[DATASET ENTRIES]
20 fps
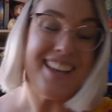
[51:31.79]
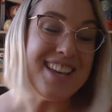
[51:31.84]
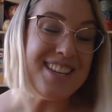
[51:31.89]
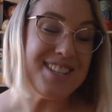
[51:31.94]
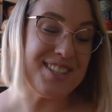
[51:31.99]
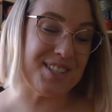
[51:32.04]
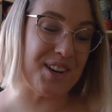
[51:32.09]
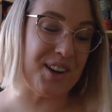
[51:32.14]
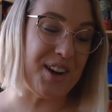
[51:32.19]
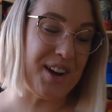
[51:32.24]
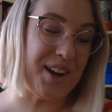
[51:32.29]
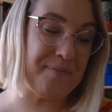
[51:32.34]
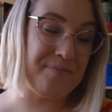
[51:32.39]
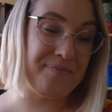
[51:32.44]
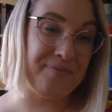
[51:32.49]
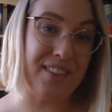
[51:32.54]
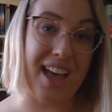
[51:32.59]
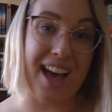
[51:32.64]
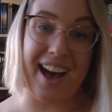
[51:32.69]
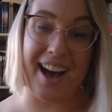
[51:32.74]

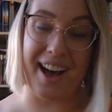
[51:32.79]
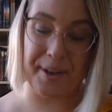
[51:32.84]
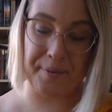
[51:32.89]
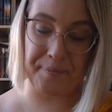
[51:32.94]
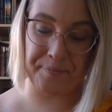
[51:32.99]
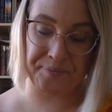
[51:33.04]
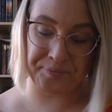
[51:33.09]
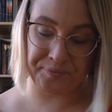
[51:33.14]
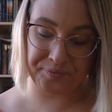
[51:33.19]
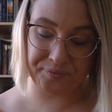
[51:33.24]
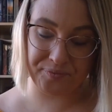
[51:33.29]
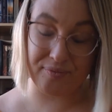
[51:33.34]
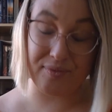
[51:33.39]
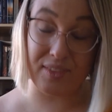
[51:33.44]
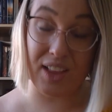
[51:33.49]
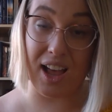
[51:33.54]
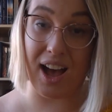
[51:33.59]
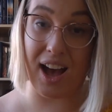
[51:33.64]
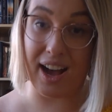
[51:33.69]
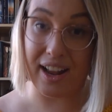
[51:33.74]
So
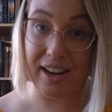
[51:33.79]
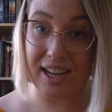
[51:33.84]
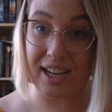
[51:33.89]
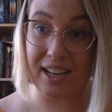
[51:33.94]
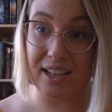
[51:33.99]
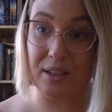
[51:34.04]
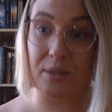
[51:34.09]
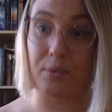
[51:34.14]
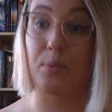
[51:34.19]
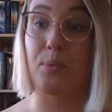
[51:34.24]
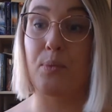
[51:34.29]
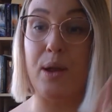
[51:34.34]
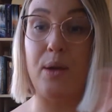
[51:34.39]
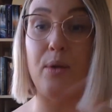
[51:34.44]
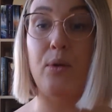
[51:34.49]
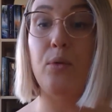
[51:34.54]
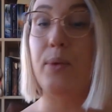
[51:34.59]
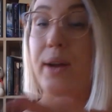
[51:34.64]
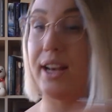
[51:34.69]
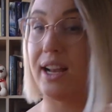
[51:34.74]
Anna, we
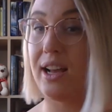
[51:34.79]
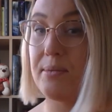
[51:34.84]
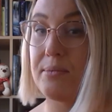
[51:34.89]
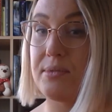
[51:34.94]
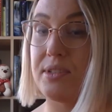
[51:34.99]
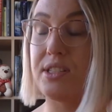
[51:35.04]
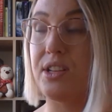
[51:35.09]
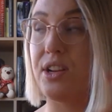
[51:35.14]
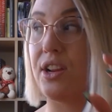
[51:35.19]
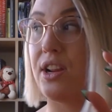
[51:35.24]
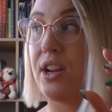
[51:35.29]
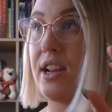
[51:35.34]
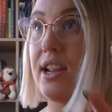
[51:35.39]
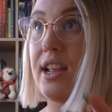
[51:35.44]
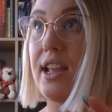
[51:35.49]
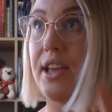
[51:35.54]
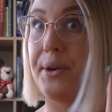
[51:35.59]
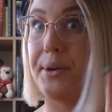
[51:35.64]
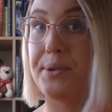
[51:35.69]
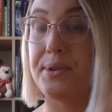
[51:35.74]
all went up
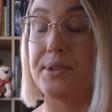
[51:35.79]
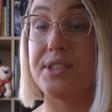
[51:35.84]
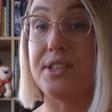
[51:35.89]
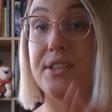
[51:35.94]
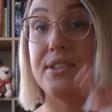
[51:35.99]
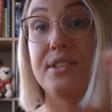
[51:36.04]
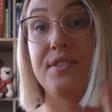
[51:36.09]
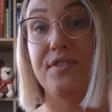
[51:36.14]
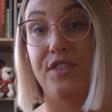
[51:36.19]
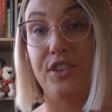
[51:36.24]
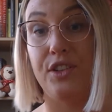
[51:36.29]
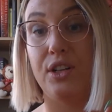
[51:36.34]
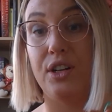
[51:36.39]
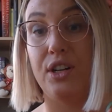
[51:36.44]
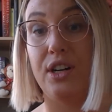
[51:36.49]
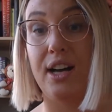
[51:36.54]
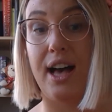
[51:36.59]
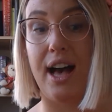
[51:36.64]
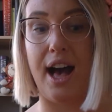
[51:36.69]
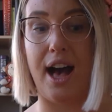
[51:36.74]
to Ilsa's
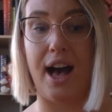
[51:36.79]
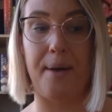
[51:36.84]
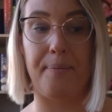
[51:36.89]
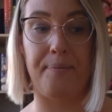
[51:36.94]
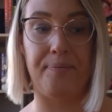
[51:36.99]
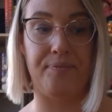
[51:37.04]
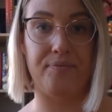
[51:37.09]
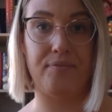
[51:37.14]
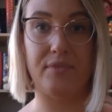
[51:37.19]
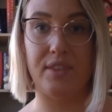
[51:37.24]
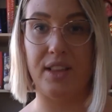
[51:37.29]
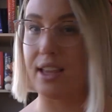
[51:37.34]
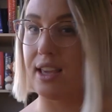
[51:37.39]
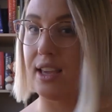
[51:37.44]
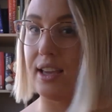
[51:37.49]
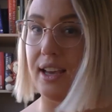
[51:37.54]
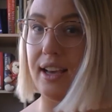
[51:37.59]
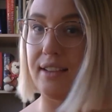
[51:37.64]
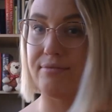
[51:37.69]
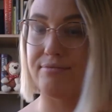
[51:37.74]
for a
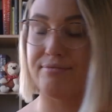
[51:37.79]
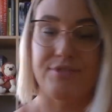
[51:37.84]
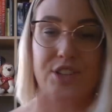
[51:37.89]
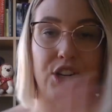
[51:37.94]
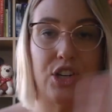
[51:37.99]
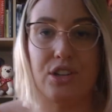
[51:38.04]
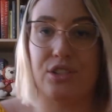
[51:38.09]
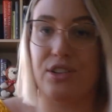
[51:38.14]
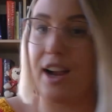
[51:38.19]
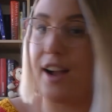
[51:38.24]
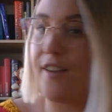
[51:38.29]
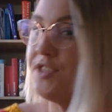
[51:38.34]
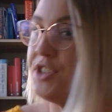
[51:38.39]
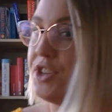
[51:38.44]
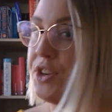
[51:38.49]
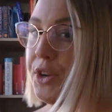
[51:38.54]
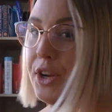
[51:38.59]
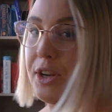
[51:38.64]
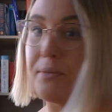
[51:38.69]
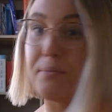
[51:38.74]

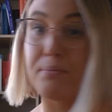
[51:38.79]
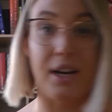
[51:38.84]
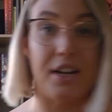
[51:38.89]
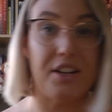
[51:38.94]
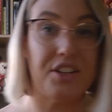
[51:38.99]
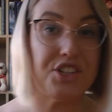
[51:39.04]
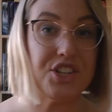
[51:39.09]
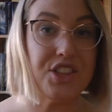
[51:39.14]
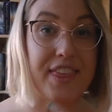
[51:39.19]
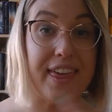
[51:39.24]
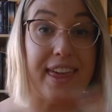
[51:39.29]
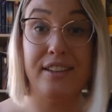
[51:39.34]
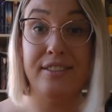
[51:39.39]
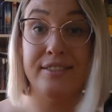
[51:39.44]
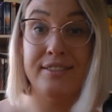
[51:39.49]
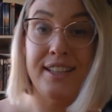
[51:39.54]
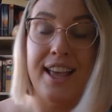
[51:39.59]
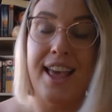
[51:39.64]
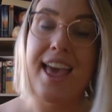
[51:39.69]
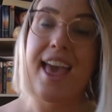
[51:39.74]
crafternoon brunch thing,
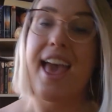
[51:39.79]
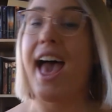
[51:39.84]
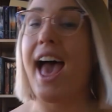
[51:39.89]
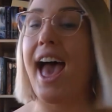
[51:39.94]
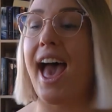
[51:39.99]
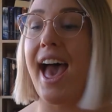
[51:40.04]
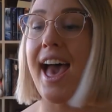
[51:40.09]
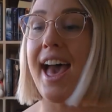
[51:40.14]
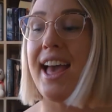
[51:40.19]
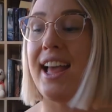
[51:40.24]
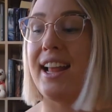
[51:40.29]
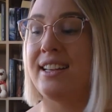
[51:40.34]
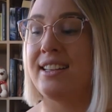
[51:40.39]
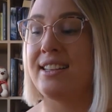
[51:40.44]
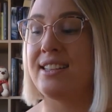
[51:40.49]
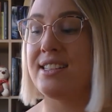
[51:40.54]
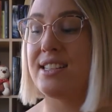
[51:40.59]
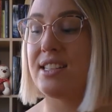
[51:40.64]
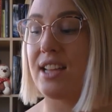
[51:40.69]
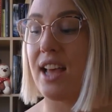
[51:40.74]

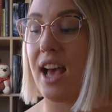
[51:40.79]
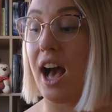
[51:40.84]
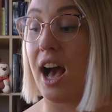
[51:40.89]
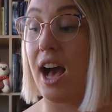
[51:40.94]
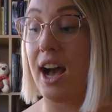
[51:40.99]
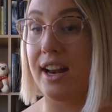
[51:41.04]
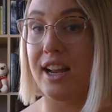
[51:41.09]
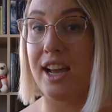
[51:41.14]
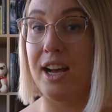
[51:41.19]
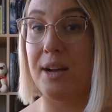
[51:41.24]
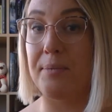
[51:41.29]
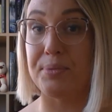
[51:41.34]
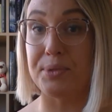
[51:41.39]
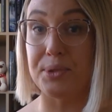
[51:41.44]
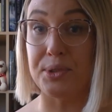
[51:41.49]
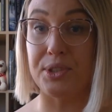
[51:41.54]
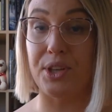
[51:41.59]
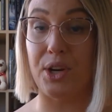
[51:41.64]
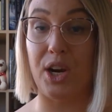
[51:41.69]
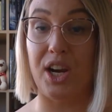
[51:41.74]
and Anna
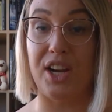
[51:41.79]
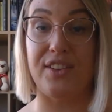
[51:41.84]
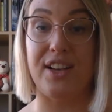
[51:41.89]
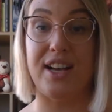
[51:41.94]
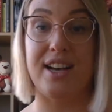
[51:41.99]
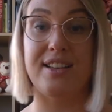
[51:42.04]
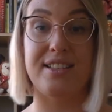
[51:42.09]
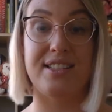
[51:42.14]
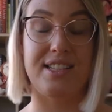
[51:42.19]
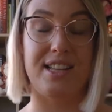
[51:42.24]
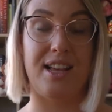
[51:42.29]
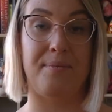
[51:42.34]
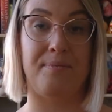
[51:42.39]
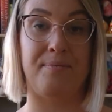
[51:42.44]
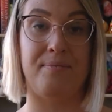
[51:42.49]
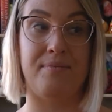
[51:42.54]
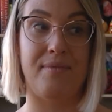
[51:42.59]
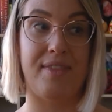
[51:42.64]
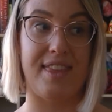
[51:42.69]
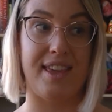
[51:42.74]
brought over
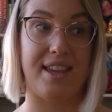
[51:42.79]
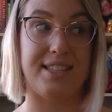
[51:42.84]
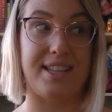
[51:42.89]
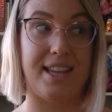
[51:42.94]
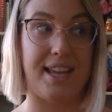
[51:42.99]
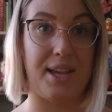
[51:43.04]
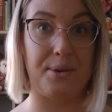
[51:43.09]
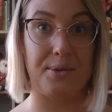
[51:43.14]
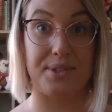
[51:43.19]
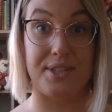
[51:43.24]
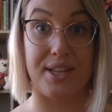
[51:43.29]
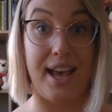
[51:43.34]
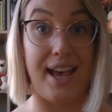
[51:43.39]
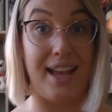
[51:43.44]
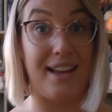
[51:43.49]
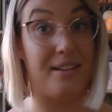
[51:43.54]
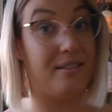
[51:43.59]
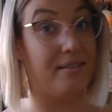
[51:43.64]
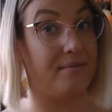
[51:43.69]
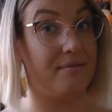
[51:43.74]
some things that Ilsa
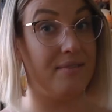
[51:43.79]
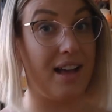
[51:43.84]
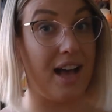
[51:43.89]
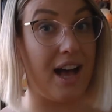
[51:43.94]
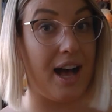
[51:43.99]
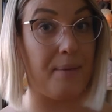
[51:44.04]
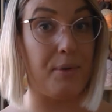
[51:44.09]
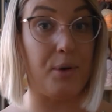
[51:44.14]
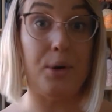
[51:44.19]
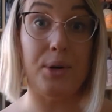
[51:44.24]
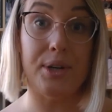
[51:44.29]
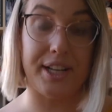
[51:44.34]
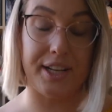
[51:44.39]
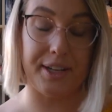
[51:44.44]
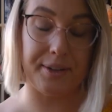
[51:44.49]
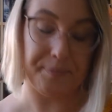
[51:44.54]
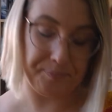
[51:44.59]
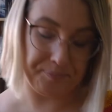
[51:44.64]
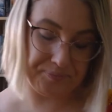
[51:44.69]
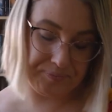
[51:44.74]
had ordered,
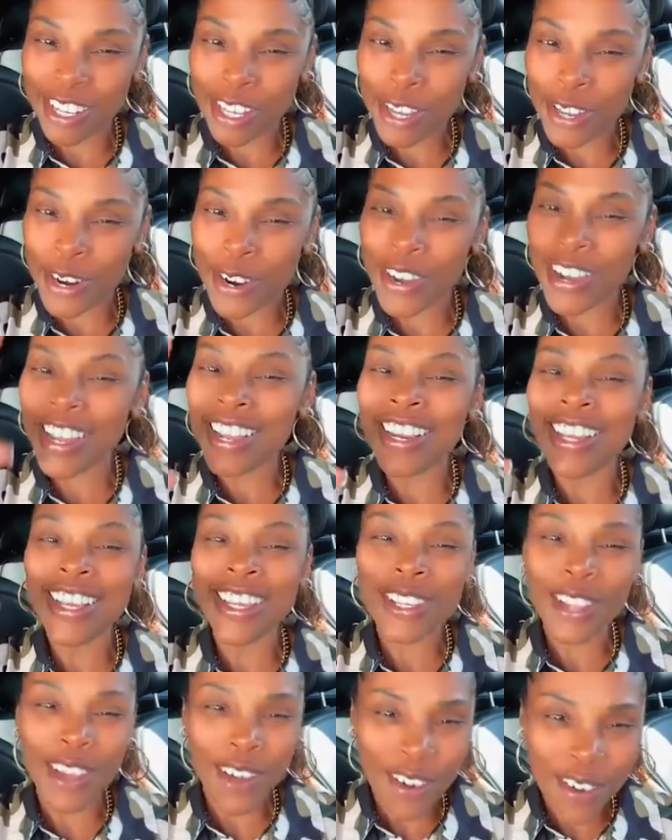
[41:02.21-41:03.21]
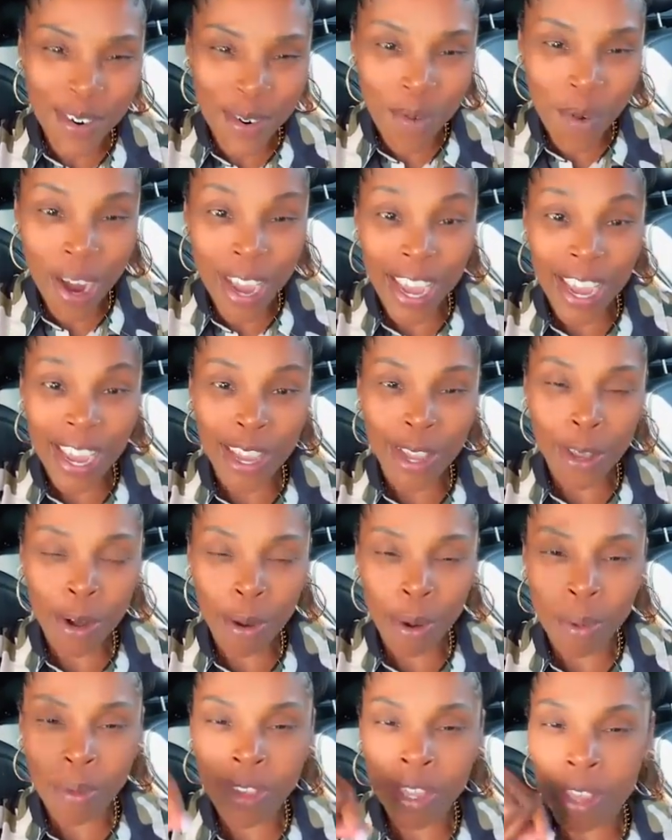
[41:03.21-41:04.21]
in his own way, you
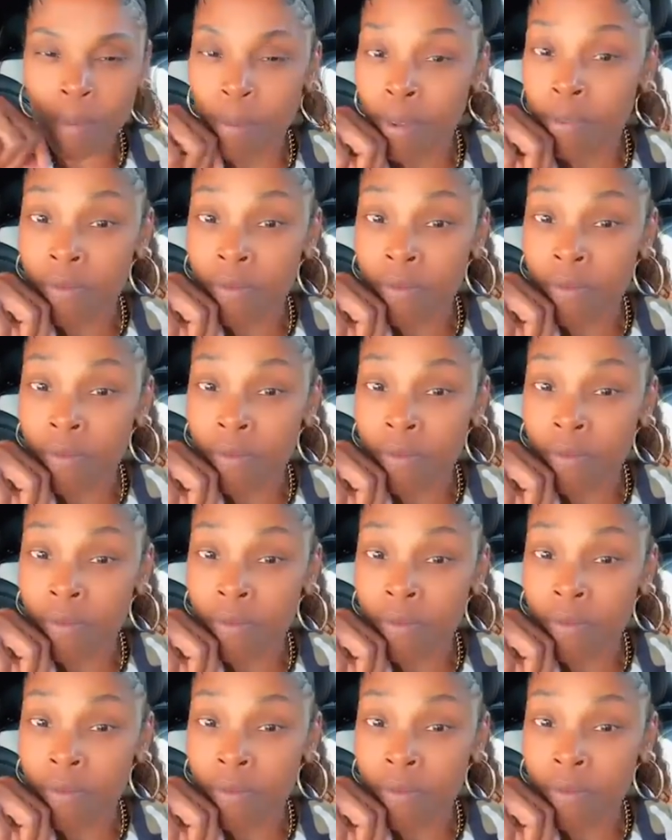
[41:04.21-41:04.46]
know what I'm saying?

[ABOUT THIS EXERCISE] The records above should be written out in full and unchanged, except that pictures are dropped.

[SOLUTION BELOW]
20 fps
[51:31.79]
[51:31.84]
[51:31.89]
[51:31.94]
[51:31.99]
[51:32.04]
[51:32.09]
[51:32.14]
[51:32.19]
[51:32.24]
[51:32.29]
[51:32.34]
[51:32.39]
[51:32.44]
[51:32.49]
[51:32.54]
[51:32.59]
[51:32.64]
[51:32.69]
[51:32.74]

[51:32.79]
[51:32.84]
[51:32.89]
[51:32.94]
[51:32.99]
[51:33.04]
[51:33.09]
[51:33.14]
[51:33.19]
[51:33.24]
[51:33.29]
[51:33.34]
[51:33.39]
[51:33.44]
[51:33.49]
[51:33.54]
[51:33.59]
[51:33.64]
[51:33.69]
[51:33.74]
So
[51:33.79]
[51:33.84]
[51:33.89]
[51:33.94]
[51:33.99]
[51:34.04]
[51:34.09]
[51:34.14]
[51:34.19]
[51:34.24]
[51:34.29]
[51:34.34]
[51:34.39]
[51:34.44]
[51:34.49]
[51:34.54]
[51:34.59]
[51:34.64]
[51:34.69]
[51:34.74]
Anna, we
[51:34.79]
[51:34.84]
[51:34.89]
[51:34.94]
[51:34.99]
[51:35.04]
[51:35.09]
[51:35.14]
[51:35.19]
[51:35.24]
[51:35.29]
[51:35.34]
[51:35.39]
[51:35.44]
[51:35.49]
[51:35.54]
[51:35.59]
[51:35.64]
[51:35.69]
[51:35.74]
all went up
[51:35.79]
[51:35.84]
[51:35.89]
[51:35.94]
[51:35.99]
[51:36.04]
[51:36.09]
[51:36.14]
[51:36.19]
[51:36.24]
[51:36.29]
[51:36.34]
[51:36.39]
[51:36.44]
[51:36.49]
[51:36.54]
[51:36.59]
[51:36.64]
[51:36.69]
[51:36.74]
to Ilsa's
[51:36.79]
[51:36.84]
[51:36.89]
[51:36.94]
[51:36.99]
[51:37.04]
[51:37.09]
[51:37.14]
[51:37.19]
[51:37.24]
[51:37.29]
[51:37.34]
[51:37.39]
[51:37.44]
[51:37.49]
[51:37.54]
[51:37.59]
[51:37.64]
[51:37.69]
[51:37.74]
for a
[51:37.79]
[51:37.84]
[51:37.89]
[51:37.94]
[51:37.99]
[51:38.04]
[51:38.09]
[51:38.14]
[51:38.19]
[51:38.24]
[51:38.29]
[51:38.34]
[51:38.39]
[51:38.44]
[51:38.49]
[51:38.54]
[51:38.59]
[51:38.64]
[51:38.69]
[51:38.74]

[51:38.79]
[51:38.84]
[51:38.89]
[51:38.94]
[51:38.99]
[51:39.04]
[51:39.09]
[51:39.14]
[51:39.19]
[51:39.24]
[51:39.29]
[51:39.34]
[51:39.39]
[51:39.44]
[51:39.49]
[51:39.54]
[51:39.59]
[51:39.64]
[51:39.69]
[51:39.74]
crafternoon brunch thing,
[51:39.79]
[51:39.84]
[51:39.89]
[51:39.94]
[51:39.99]
[51:40.04]
[51:40.09]
[51:40.14]
[51:40.19]
[51:40.24]
[51:40.29]
[51:40.34]
[51:40.39]
[51:40.44]
[51:40.49]
[51:40.54]
[51:40.59]
[51:40.64]
[51:40.69]
[51:40.74]

[51:40.79]
[51:40.84]
[51:40.89]
[51:40.94]
[51:40.99]
[51:41.04]
[51:41.09]
[51:41.14]
[51:41.19]
[51:41.24]
[51:41.29]
[51:41.34]
[51:41.39]
[51:41.44]
[51:41.49]
[51:41.54]
[51:41.59]
[51:41.64]
[51:41.69]
[51:41.74]
and Anna
[51:41.79]
[51:41.84]
[51:41.89]
[51:41.94]
[51:41.99]
[51:42.04]
[51:42.09]
[51:42.14]
[51:42.19]
[51:42.24]
[51:42.29]
[51:42.34]
[51:42.39]
[51:42.44]
[51:42.49]
[51:42.54]
[51:42.59]
[51:42.64]
[51:42.69]
[51:42.74]
brought over
[51:42.79]
[51:42.84]
[51:42.89]
[51:42.94]
[51:42.99]
[51:43.04]
[51:43.09]
[51:43.14]
[51:43.19]
[51:43.24]
[51:43.29]
[51:43.34]
[51:43.39]
[51:43.44]
[51:43.49]
[51:43.54]
[51:43.59]
[51:43.64]
[51:43.69]
[51:43.74]
some things that Ilsa
[51:43.79]
[51:43.84]
[51:43.89]
[51:43.94]
[51:43.99]
[51:44.04]
[51:44.09]
[51:44.14]
[51:44.19]
[51:44.24]
[51:44.29]
[51:44.34]
[51:44.39]
[51:44.44]
[51:44.49]
[51:44.54]
[51:44.59]
[51:44.64]
[51:44.69]
[51:44.74]
had ordered,
[41:02.21-41:03.21]
[41:03.21-41:04.21]
in his own way, you
[41:04.21-41:04.46]
know what I'm saying?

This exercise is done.